Layakkah gurame dikelompokkan pada varietas yang berbeda? Jenis gurame apa yang paling unggul? Adakah pembeda yang nyata antar “klaim” strain gurame seperti membedakan ikan mas Majalaya dengan Sinyonya? Pantaskah kemudian mempertanyakan: Benarkah strain soang memiliki keunggulan dibanding jenis lainnya? 

Ikan gurame (Indonesian Goramy, Osphronemus goramy, Lac.) merupakan salah satu ikan asli perairan Indonesia.
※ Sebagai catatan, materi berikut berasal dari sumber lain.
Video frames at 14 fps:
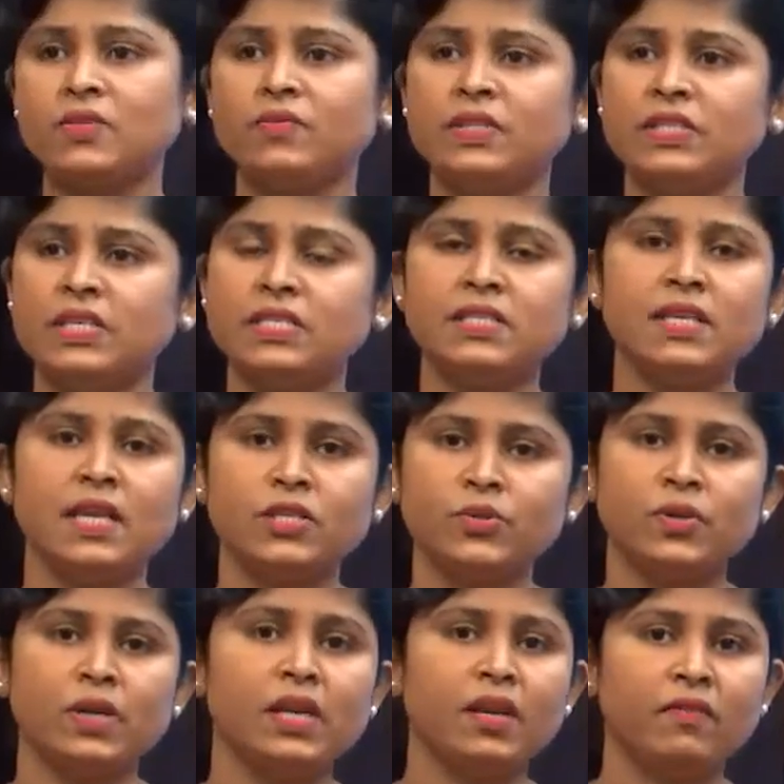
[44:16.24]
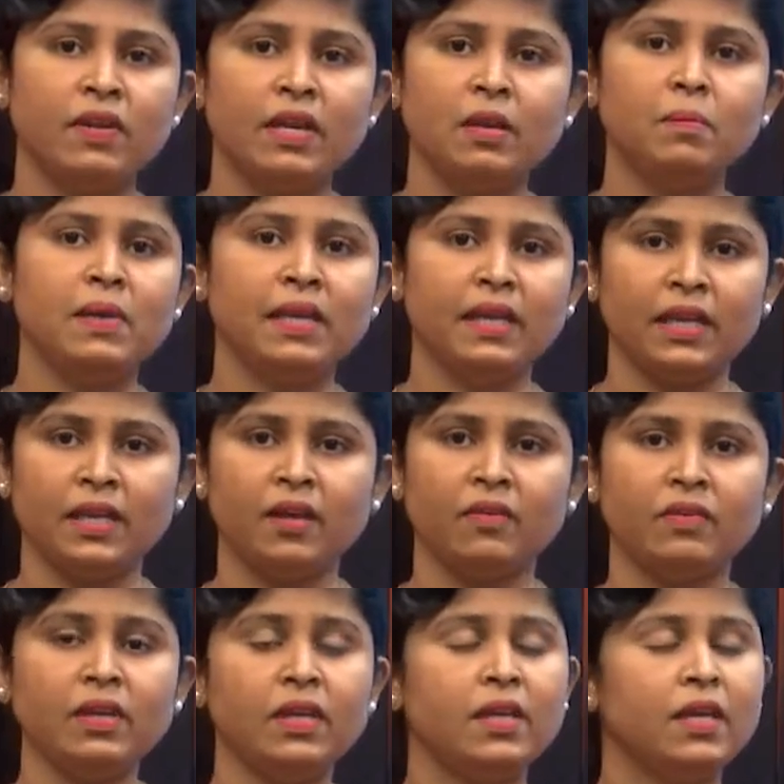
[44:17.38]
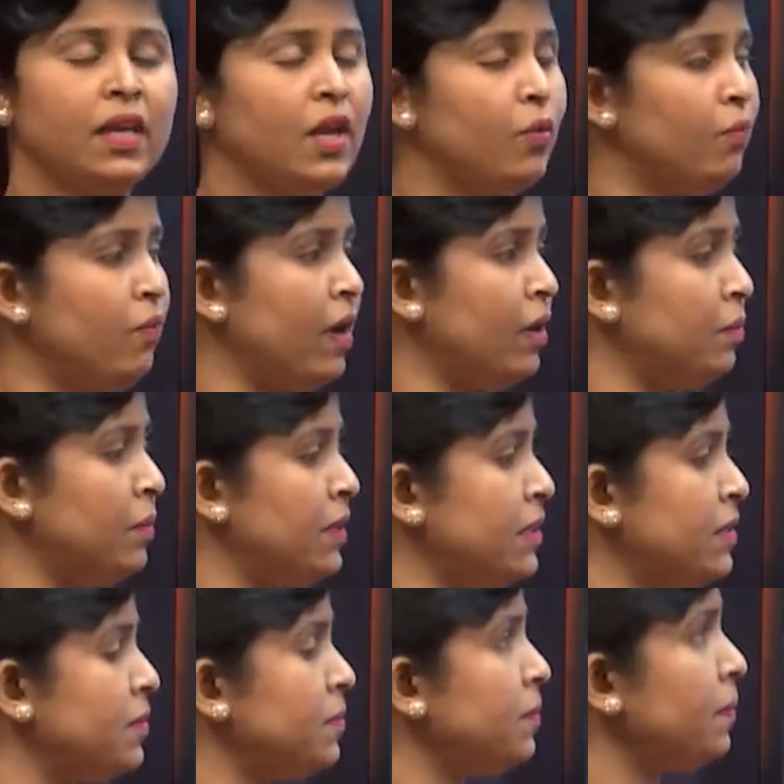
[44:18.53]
which is naturally available in our environment.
Menurut Roese and Pauly (2008) ikan ini berasal dari kepulauan Sumatera, Jawa dan Kalimantan sedangkan penyebarannya sudah meliputi Asia Tenggara, Cina dan India. Namun, hasil penelitian sumber daya ikan ini sudah banyak diterbitkan di Amerika dan Eropa. Ikan ini dikenal dengan berbagai nama daerah, diantaranya: gurame, gurami, grameh atau kalui dan di masyarakat dikenal beberapa varietas, antara lain: porselin, soang, blue safir, batu, jepun, paris, bastar, jalak, jali, padang, galunggung dan lainnya.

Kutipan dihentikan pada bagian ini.